- _EXERCISE BRIEF_:
Restrict the output to the lines below starting at the one that contains "[00:00:00.90]" and ending at the one that contains "[00:00:02.80]", and restate them word for word, both ends included.

------ INFORMATION SUPPLIED ------

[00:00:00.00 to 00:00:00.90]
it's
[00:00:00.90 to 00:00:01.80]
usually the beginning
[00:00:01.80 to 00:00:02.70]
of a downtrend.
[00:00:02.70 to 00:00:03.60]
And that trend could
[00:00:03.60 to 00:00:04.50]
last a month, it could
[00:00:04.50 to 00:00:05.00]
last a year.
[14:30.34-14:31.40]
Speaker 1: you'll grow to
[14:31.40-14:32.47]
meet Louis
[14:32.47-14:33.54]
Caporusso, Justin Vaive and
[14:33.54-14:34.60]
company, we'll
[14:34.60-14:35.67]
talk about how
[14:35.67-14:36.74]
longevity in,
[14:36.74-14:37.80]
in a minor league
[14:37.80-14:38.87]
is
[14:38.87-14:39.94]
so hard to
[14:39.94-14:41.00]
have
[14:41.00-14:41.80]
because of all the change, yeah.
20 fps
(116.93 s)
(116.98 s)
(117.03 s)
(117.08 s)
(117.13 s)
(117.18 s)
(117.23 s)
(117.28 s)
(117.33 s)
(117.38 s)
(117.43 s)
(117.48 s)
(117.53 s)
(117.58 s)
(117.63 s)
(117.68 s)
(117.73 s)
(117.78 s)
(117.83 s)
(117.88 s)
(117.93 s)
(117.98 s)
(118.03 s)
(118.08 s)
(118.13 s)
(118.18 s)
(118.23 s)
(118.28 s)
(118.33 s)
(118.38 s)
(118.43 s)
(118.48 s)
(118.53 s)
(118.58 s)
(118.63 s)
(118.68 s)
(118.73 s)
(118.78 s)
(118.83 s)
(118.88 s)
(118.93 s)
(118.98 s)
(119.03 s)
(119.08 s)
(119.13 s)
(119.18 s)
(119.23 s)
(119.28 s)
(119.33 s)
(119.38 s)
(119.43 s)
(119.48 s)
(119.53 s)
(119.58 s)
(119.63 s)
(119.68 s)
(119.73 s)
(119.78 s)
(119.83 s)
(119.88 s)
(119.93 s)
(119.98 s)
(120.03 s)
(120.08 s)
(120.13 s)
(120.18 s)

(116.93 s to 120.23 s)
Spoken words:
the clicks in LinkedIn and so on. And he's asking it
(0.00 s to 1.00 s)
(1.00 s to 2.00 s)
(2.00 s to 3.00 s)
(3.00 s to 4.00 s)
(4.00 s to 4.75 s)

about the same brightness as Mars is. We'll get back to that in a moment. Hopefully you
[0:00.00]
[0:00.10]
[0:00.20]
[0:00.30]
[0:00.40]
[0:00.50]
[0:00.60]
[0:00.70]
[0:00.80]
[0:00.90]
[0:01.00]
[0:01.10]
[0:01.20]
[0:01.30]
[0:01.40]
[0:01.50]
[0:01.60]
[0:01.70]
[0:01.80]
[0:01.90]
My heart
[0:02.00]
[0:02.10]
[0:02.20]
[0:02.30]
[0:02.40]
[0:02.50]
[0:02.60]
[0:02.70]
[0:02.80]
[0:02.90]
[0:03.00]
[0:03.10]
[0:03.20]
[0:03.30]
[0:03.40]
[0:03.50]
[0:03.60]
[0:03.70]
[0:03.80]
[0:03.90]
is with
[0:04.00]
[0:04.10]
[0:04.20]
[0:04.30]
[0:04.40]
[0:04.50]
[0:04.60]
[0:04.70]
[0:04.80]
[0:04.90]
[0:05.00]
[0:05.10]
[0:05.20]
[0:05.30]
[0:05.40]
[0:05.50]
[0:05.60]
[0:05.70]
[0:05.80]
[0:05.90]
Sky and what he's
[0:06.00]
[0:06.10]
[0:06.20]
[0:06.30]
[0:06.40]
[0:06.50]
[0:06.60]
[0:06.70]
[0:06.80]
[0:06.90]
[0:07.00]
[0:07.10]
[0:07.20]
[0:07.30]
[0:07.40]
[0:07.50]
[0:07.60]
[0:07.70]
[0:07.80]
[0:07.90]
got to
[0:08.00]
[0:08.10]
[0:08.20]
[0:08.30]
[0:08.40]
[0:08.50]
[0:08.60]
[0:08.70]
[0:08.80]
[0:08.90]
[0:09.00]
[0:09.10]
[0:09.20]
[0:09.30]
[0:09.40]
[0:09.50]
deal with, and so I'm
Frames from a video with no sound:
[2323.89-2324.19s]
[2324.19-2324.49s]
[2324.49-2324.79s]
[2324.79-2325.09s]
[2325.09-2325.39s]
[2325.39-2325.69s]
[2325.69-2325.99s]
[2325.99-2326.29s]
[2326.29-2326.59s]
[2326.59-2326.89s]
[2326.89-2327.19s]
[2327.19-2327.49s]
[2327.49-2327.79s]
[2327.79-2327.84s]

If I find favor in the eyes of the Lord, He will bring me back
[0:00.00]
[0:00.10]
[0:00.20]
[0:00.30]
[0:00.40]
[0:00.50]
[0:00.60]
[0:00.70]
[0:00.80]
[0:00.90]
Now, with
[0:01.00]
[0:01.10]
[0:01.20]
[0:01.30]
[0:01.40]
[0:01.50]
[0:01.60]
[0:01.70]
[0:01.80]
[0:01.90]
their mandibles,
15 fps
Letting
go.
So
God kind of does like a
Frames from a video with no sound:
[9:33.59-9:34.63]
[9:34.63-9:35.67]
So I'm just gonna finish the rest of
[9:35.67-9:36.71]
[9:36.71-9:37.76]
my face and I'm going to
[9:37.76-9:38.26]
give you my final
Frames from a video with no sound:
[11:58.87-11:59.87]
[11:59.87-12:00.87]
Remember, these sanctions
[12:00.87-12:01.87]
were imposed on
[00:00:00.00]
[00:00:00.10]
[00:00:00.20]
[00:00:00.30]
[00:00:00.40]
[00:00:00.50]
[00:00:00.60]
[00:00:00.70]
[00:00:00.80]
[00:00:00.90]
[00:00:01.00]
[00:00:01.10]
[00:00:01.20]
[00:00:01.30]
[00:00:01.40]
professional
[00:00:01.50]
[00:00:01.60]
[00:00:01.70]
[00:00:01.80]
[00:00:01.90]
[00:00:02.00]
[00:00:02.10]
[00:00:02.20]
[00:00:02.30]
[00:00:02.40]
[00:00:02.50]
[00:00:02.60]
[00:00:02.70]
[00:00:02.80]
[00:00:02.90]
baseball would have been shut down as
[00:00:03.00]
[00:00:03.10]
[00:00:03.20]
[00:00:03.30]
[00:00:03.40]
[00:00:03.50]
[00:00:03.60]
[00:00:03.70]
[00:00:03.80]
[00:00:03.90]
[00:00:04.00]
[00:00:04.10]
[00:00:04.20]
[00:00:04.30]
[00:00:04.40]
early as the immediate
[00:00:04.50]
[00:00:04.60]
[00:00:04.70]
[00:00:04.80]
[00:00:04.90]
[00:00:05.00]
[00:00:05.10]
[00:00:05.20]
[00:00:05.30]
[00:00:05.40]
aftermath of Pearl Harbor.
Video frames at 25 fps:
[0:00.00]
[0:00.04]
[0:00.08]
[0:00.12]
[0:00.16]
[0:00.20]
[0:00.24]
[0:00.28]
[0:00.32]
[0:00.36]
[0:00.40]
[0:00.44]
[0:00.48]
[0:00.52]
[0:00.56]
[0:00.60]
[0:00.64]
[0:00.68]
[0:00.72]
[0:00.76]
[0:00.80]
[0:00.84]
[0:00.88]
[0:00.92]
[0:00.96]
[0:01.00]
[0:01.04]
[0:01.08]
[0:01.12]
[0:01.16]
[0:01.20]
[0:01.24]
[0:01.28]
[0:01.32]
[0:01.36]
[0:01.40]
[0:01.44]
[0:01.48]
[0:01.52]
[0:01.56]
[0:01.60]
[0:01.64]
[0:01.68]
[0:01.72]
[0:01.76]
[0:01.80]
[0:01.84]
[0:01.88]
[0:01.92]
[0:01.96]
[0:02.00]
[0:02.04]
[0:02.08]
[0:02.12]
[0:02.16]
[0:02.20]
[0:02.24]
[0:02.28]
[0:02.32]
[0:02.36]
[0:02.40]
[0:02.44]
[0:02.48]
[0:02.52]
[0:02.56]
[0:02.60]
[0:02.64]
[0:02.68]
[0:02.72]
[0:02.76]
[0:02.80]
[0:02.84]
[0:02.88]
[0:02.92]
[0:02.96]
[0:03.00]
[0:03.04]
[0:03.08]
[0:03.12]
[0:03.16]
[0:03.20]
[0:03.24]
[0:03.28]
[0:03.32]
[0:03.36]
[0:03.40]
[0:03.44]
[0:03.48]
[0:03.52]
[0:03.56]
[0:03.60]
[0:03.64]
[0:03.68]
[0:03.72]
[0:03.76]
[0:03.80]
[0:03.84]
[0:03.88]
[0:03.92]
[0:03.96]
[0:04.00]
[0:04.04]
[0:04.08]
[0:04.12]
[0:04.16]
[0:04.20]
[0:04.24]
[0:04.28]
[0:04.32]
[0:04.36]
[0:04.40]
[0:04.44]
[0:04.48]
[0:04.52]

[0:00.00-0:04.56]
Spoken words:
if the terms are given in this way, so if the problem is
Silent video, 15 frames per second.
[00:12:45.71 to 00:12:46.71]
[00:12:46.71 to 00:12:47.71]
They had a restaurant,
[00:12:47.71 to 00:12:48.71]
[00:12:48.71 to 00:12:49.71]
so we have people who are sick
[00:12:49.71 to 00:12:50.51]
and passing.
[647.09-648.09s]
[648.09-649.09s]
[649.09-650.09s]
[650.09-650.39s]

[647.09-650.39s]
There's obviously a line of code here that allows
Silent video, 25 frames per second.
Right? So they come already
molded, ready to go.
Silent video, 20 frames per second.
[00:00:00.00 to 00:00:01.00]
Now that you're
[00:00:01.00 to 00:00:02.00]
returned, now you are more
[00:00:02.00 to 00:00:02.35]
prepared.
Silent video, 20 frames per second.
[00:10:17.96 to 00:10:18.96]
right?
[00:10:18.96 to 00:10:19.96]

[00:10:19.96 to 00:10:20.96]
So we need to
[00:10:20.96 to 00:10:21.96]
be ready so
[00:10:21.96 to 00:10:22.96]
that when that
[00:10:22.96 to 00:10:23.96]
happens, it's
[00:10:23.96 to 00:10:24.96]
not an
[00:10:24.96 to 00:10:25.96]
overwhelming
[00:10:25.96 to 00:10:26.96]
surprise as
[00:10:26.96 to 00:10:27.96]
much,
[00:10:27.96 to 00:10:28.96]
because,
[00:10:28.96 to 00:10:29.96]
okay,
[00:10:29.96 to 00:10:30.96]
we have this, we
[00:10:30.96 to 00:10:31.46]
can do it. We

------

- _SOLUTION FOR THIS PROBLEM_:
[00:00:00.90]
[00:00:01.00]
[00:00:01.10]
[00:00:01.20]
[00:00:01.30]
[00:00:01.40]
professional
[00:00:01.50]
[00:00:01.60]
[00:00:01.70]
[00:00:01.80]
[00:00:01.90]
[00:00:02.00]
[00:00:02.10]
[00:00:02.20]
[00:00:02.30]
[00:00:02.40]
[00:00:02.50]
[00:00:02.60]
[00:00:02.70]
[00:00:02.80]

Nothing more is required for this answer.